= Task details =
In the listing below, how many lines include "with"? Give the number and no other text.

= Exercise material =
——
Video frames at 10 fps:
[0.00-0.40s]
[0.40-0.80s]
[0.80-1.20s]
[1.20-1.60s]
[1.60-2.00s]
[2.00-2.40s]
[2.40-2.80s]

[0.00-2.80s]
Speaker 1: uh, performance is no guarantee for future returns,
——
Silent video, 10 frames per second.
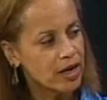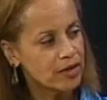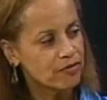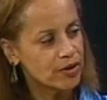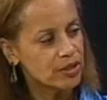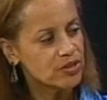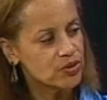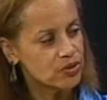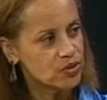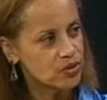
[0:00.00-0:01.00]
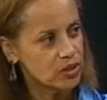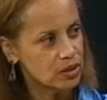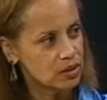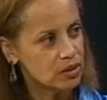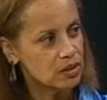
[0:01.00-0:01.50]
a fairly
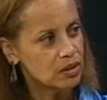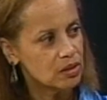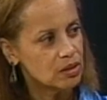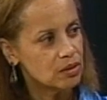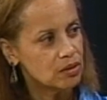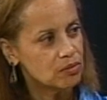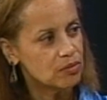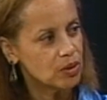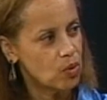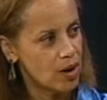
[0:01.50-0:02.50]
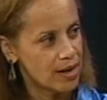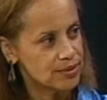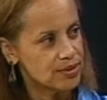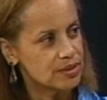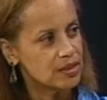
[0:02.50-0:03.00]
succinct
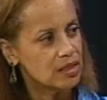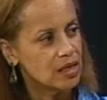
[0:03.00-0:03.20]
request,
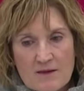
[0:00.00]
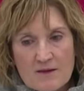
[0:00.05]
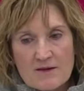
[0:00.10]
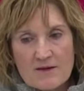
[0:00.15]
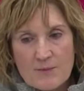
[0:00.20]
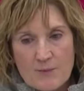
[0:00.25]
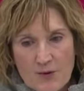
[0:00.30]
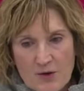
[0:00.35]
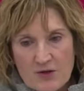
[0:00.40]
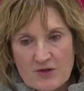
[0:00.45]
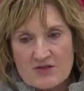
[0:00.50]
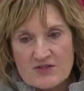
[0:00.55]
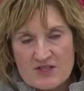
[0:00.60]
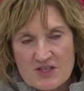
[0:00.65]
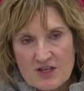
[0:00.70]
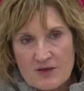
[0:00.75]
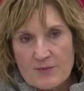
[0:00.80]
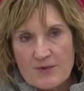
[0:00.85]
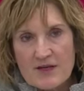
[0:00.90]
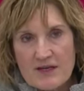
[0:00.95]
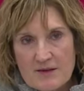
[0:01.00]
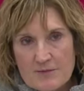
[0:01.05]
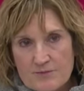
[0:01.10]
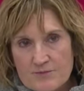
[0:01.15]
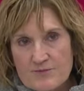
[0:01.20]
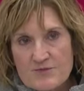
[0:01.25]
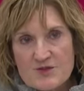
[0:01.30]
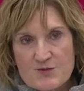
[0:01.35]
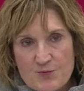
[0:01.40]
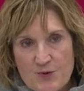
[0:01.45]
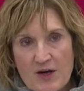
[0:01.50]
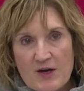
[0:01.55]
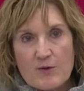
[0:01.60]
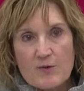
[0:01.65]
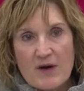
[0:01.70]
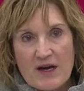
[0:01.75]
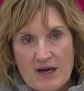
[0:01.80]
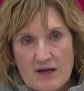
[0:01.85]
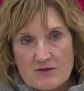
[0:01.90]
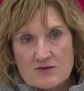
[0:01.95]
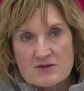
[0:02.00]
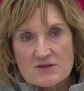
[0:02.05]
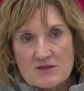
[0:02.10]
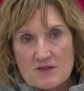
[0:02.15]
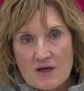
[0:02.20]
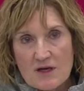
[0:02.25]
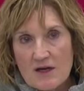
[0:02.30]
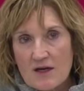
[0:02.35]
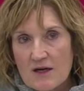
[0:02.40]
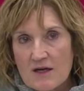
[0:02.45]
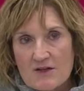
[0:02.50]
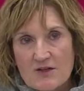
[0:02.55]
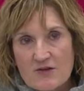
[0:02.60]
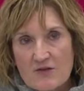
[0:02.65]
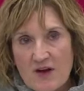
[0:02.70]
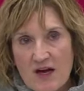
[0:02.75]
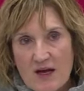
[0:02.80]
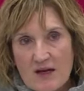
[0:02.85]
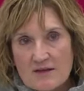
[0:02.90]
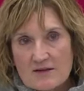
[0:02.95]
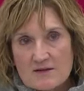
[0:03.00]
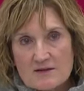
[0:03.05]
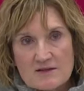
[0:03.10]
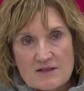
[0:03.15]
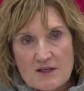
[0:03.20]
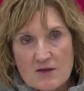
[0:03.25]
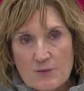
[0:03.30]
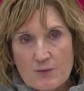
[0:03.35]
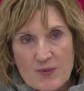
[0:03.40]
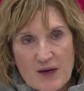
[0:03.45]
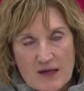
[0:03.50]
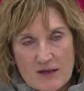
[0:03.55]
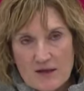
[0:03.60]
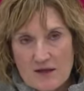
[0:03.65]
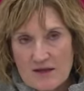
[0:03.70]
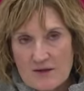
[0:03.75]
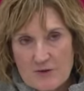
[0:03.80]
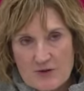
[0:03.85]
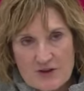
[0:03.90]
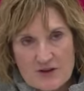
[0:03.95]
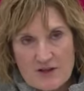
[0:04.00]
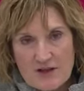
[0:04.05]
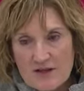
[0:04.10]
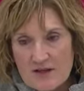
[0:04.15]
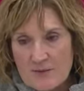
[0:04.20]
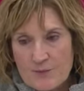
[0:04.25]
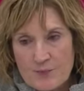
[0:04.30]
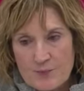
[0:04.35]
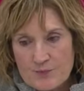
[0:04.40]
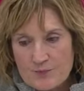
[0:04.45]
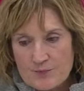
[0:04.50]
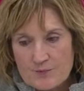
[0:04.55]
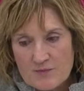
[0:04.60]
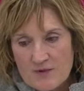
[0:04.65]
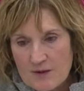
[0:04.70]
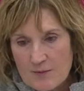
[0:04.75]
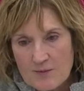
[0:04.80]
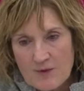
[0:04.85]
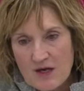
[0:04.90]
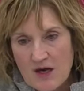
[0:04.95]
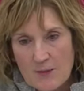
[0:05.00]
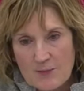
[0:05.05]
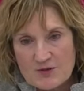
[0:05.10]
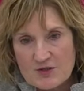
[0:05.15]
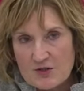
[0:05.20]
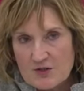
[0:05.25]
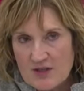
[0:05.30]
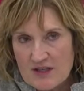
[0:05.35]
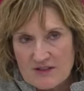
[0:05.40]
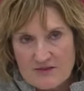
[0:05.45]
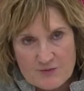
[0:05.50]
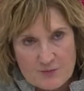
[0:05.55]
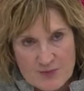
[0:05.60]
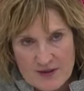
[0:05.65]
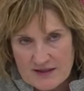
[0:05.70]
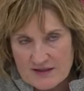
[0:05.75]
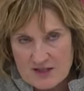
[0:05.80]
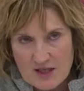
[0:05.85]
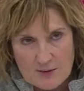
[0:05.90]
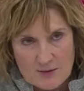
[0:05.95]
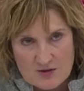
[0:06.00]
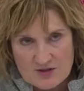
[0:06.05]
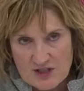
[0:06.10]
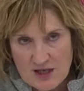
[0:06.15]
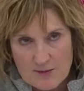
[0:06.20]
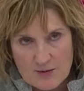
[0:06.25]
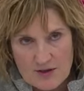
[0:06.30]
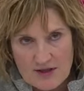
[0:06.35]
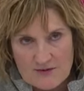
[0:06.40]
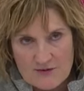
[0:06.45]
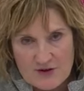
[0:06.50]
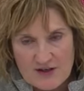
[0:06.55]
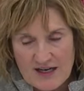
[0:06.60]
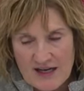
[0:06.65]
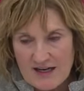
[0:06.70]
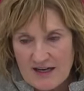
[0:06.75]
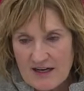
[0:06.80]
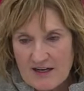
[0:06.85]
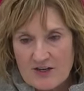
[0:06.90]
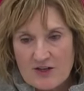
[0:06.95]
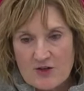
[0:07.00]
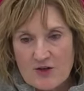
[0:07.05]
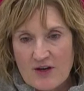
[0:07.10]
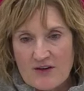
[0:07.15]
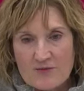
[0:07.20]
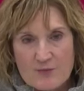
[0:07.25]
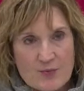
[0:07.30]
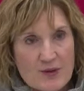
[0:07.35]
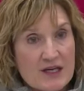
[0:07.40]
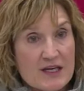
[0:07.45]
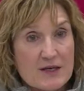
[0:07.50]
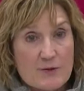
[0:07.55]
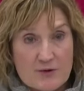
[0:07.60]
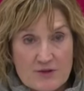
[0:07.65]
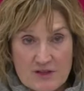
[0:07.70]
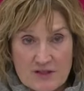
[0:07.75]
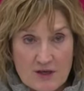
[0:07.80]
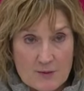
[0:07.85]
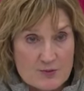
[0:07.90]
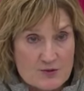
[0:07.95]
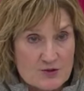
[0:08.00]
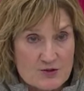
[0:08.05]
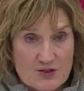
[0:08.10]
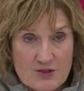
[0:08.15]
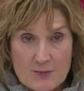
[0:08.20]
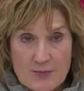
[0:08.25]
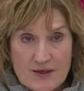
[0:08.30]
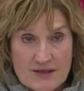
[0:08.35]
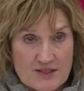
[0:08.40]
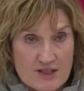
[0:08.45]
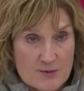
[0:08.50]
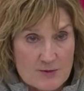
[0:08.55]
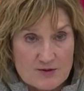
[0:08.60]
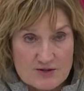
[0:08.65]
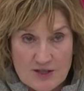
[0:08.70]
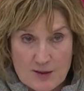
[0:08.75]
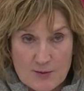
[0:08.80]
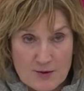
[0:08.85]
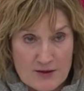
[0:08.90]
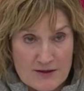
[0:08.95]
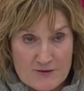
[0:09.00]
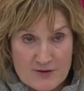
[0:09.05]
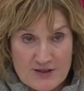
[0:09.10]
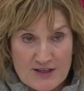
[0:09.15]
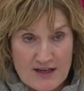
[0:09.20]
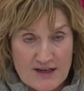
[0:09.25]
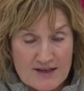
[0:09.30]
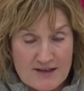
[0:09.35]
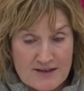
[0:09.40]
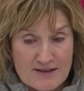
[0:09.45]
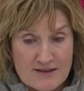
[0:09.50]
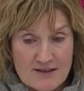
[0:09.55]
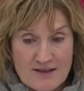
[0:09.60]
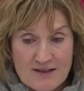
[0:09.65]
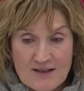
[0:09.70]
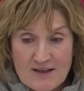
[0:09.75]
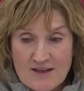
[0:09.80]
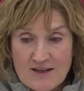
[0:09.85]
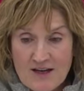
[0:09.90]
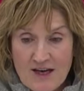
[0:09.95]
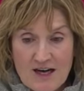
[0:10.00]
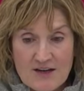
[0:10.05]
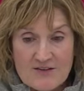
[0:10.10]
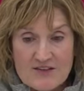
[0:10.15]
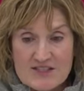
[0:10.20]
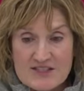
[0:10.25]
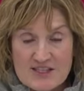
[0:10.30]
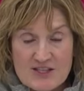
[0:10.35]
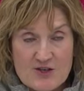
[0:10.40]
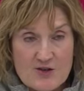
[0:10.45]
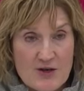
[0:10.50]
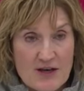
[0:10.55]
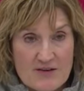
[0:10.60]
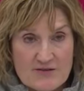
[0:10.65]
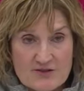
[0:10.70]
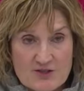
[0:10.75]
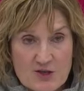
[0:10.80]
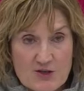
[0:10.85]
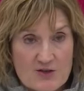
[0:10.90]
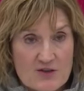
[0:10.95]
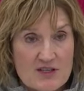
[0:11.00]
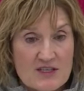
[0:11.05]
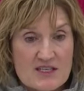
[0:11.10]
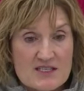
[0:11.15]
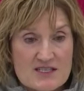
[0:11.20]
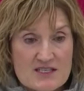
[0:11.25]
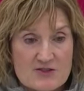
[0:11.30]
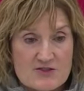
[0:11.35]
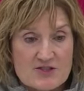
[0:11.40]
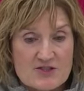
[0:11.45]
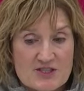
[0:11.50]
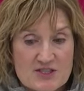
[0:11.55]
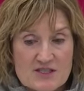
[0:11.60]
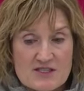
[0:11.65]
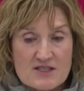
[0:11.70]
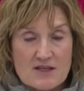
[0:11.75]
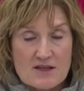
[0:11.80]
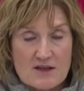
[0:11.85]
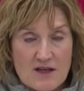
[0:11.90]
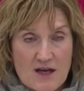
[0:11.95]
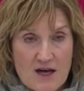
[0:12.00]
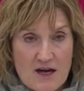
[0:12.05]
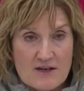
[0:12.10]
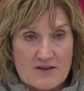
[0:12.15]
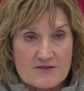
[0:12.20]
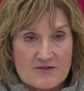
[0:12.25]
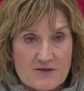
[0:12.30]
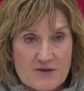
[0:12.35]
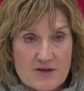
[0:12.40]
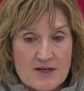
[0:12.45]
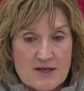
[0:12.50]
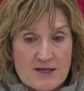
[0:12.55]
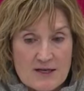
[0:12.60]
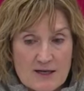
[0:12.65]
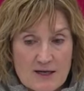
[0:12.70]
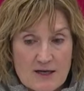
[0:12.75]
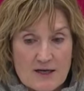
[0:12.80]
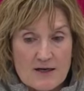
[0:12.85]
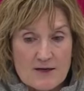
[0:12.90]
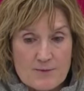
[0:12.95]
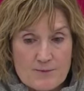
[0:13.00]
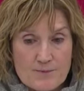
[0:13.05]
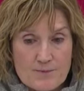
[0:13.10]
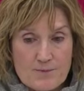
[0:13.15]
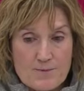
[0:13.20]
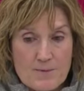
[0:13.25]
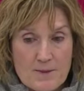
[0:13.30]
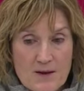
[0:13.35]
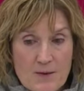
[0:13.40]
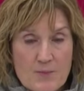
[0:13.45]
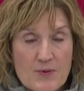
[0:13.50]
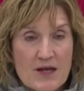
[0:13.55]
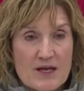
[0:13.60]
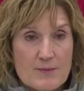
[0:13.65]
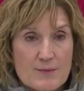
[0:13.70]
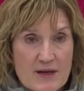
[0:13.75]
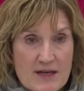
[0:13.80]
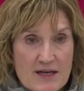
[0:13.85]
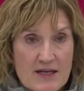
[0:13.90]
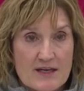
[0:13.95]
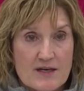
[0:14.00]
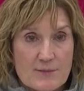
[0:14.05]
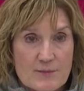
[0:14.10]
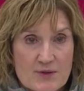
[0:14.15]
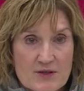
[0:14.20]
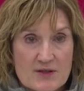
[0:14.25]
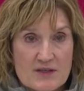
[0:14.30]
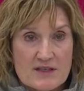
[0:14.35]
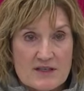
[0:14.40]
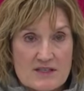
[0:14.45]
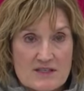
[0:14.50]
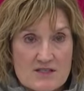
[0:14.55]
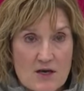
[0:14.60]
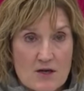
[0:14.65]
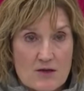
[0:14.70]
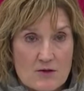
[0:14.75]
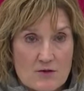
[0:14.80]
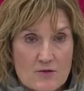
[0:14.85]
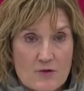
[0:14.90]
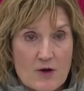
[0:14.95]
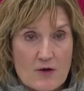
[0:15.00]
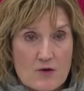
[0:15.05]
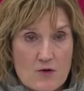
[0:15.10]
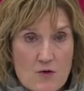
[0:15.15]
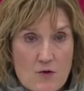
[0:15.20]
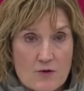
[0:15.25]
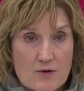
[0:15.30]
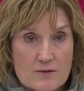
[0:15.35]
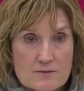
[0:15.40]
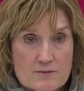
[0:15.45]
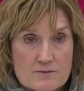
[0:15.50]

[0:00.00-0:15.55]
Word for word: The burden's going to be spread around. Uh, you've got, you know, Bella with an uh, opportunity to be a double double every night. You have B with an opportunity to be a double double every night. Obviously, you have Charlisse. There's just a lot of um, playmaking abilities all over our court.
——
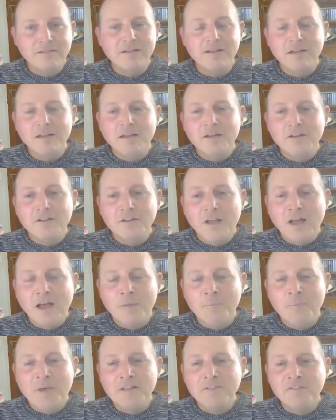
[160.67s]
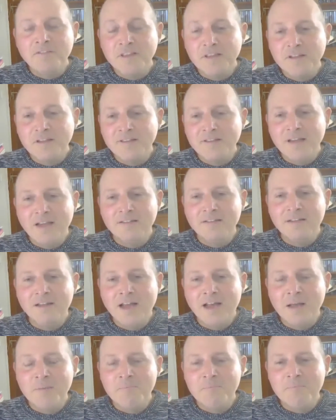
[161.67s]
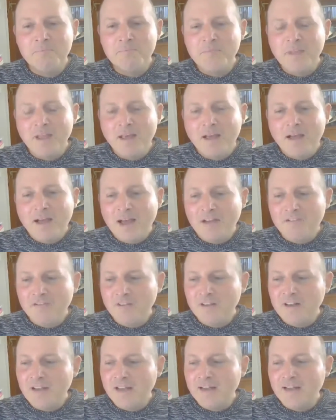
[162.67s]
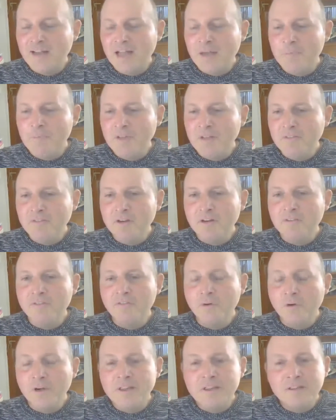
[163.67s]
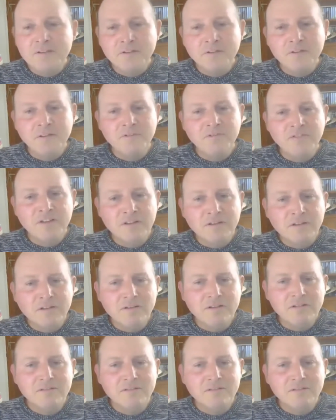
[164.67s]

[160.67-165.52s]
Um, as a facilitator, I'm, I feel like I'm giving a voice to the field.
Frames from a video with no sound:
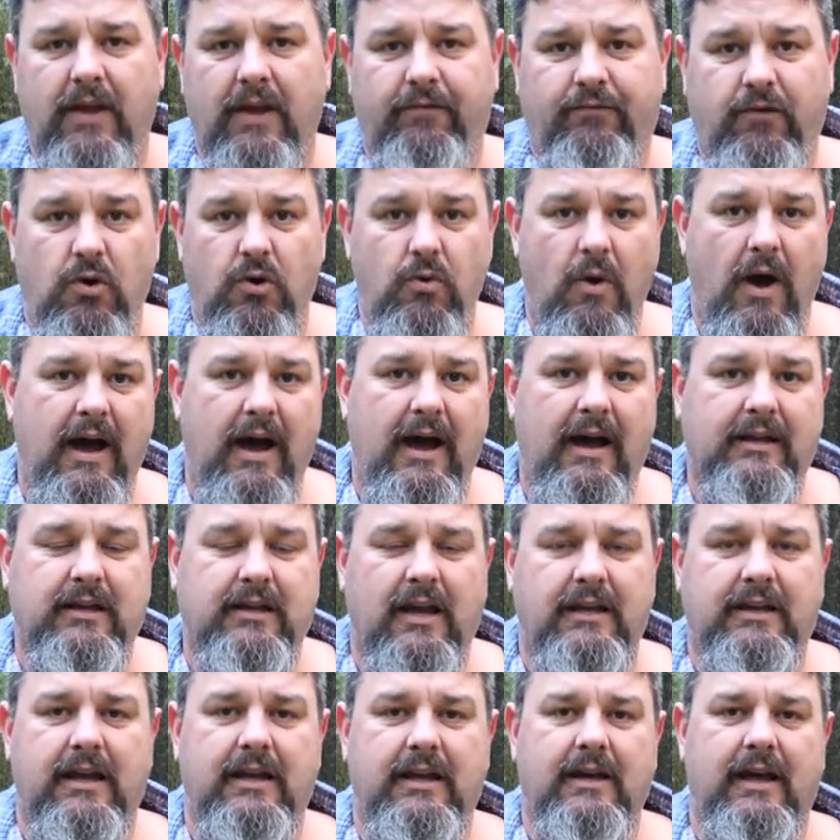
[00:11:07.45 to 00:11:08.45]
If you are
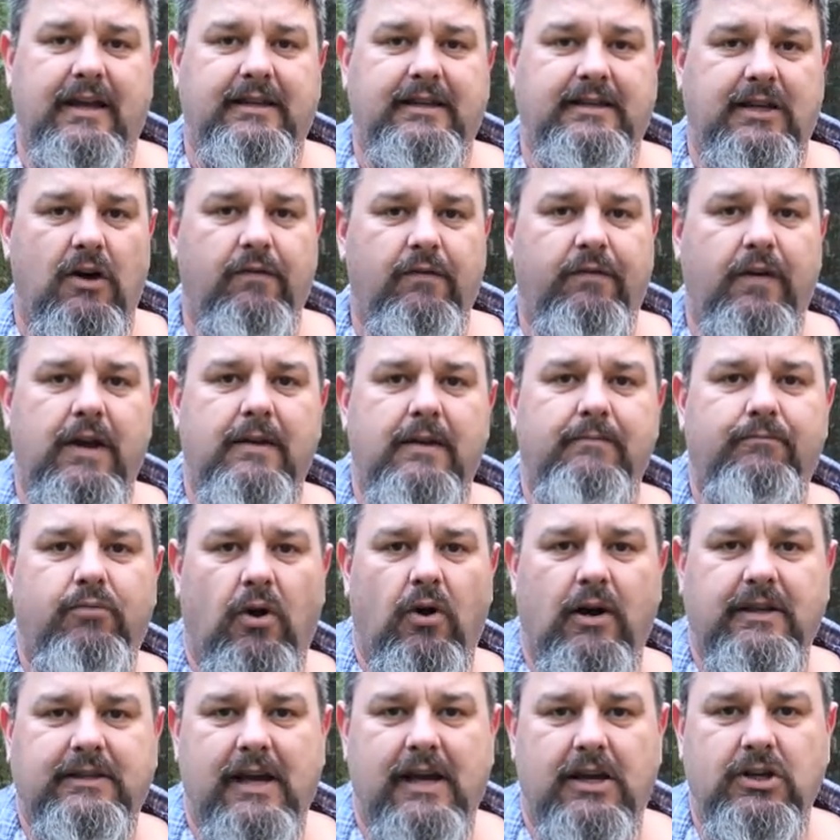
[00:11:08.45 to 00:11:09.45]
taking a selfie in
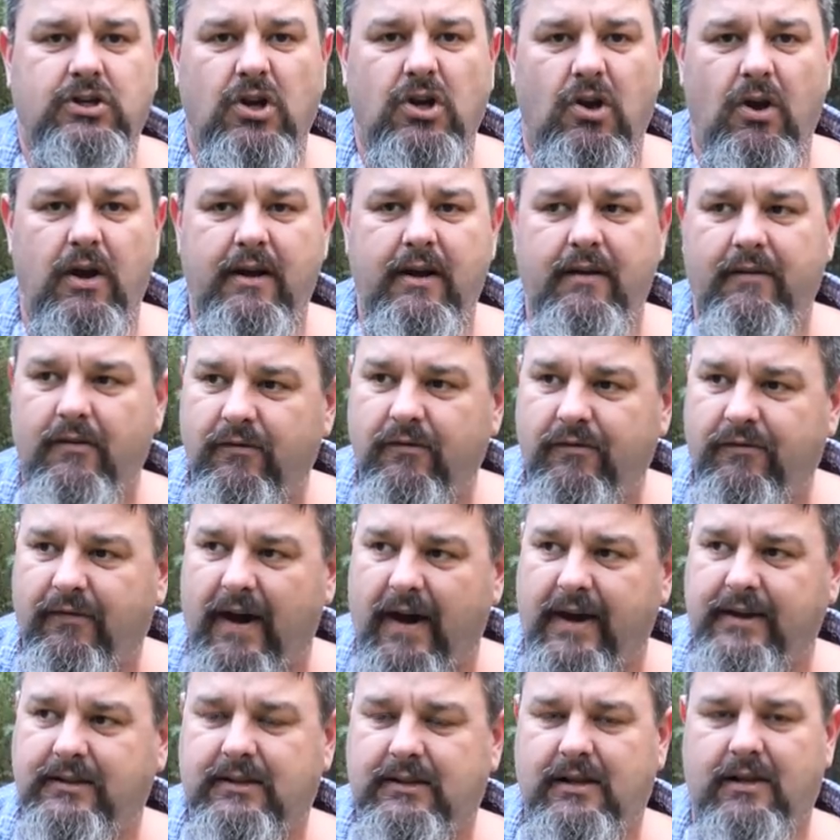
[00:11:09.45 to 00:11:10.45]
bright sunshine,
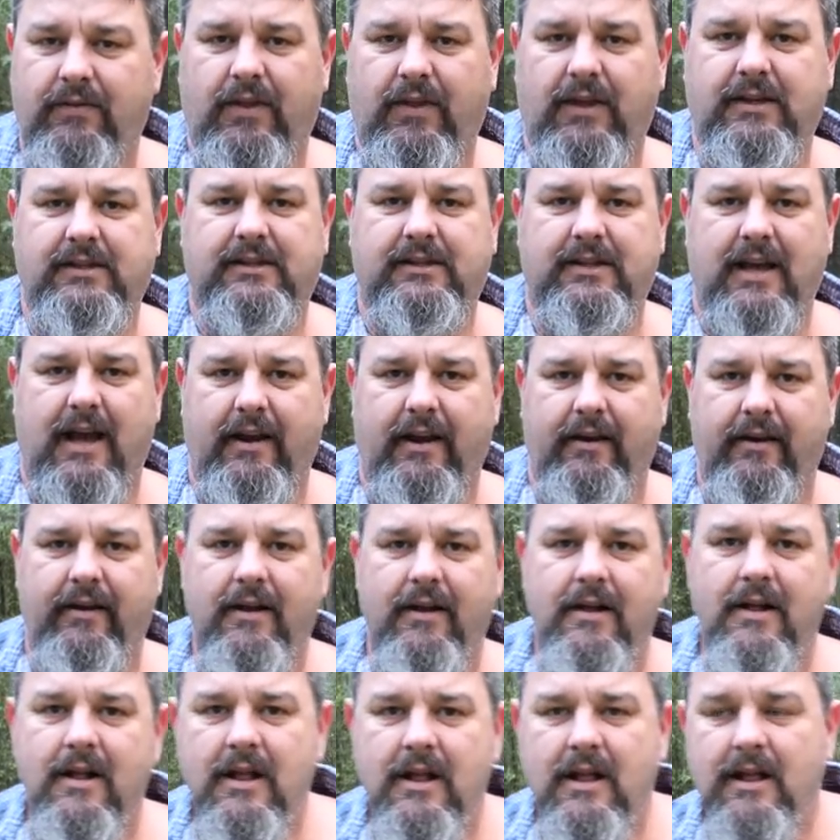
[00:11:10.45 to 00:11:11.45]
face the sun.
——
= Task solution =
2